▶ **What is required**:
Beginning at the line that contains "Spoken language: Russian" and finishing at the line that contains "Transcript: Нет у", output the data below exactly. Include both end lines and no pictures.

(Task material begins)

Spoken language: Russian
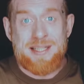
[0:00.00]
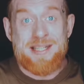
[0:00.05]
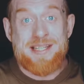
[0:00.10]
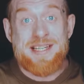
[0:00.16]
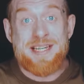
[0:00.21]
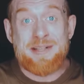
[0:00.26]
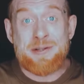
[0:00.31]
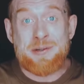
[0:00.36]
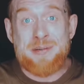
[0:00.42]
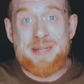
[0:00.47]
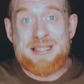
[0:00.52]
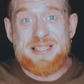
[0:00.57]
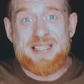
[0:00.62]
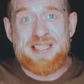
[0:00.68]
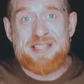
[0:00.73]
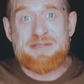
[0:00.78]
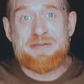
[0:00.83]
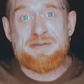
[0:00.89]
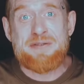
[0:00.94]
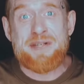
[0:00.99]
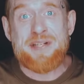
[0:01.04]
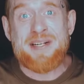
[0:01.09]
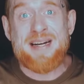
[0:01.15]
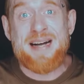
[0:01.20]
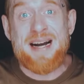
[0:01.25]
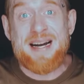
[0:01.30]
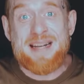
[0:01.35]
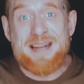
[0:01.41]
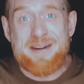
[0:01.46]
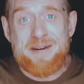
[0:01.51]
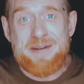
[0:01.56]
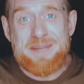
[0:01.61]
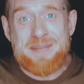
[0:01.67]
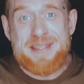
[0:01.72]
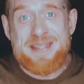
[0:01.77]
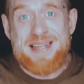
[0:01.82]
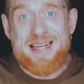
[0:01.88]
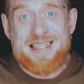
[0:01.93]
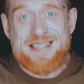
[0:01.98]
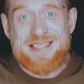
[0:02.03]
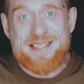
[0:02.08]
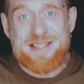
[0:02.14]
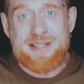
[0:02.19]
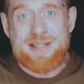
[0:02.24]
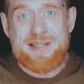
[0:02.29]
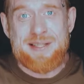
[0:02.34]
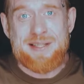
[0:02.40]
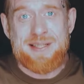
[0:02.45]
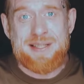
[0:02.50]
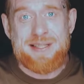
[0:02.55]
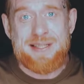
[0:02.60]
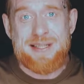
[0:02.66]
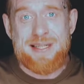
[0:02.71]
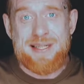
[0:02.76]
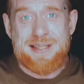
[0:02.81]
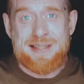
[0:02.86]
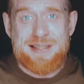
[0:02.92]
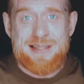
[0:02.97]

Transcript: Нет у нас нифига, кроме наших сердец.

(Task material ends)
(Task material begins)

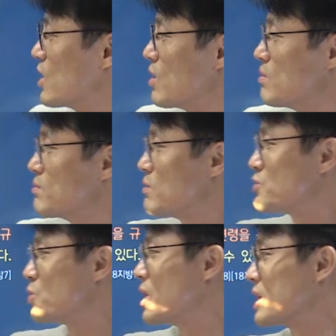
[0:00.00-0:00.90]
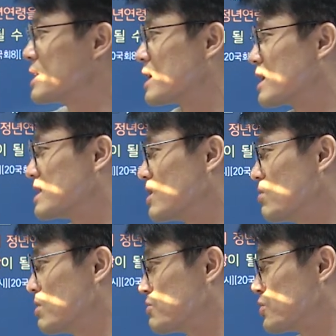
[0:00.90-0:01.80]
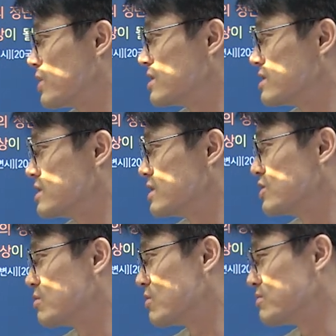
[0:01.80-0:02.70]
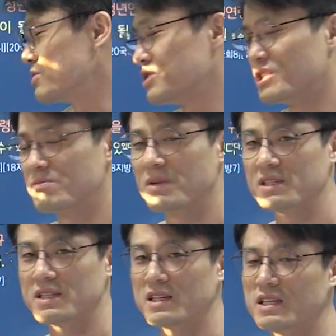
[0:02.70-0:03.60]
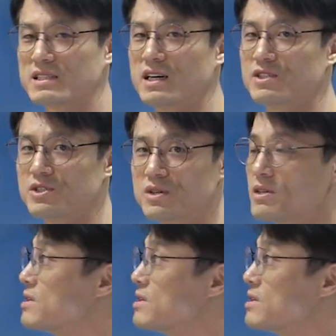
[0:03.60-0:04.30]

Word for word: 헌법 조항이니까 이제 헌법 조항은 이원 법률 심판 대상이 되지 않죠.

(Task material ends)

▶ **Result of this exercise**:
Spoken language: Russian
[0:00.00]
[0:00.05]
[0:00.10]
[0:00.16]
[0:00.21]
[0:00.26]
[0:00.31]
[0:00.36]
[0:00.42]
[0:00.47]
[0:00.52]
[0:00.57]
[0:00.62]
[0:00.68]
[0:00.73]
[0:00.78]
[0:00.83]
[0:00.89]
[0:00.94]
[0:00.99]
[0:01.04]
[0:01.09]
[0:01.15]
[0:01.20]
[0:01.25]
[0:01.30]
[0:01.35]
[0:01.41]
[0:01.46]
[0:01.51]
[0:01.56]
[0:01.61]
[0:01.67]
[0:01.72]
[0:01.77]
[0:01.82]
[0:01.88]
[0:01.93]
[0:01.98]
[0:02.03]
[0:02.08]
[0:02.14]
[0:02.19]
[0:02.24]
[0:02.29]
[0:02.34]
[0:02.40]
[0:02.45]
[0:02.50]
[0:02.55]
[0:02.60]
[0:02.66]
[0:02.71]
[0:02.76]
[0:02.81]
[0:02.86]
[0:02.92]
[0:02.97]

Transcript: Нет у нас нифига, кроме наших сердец.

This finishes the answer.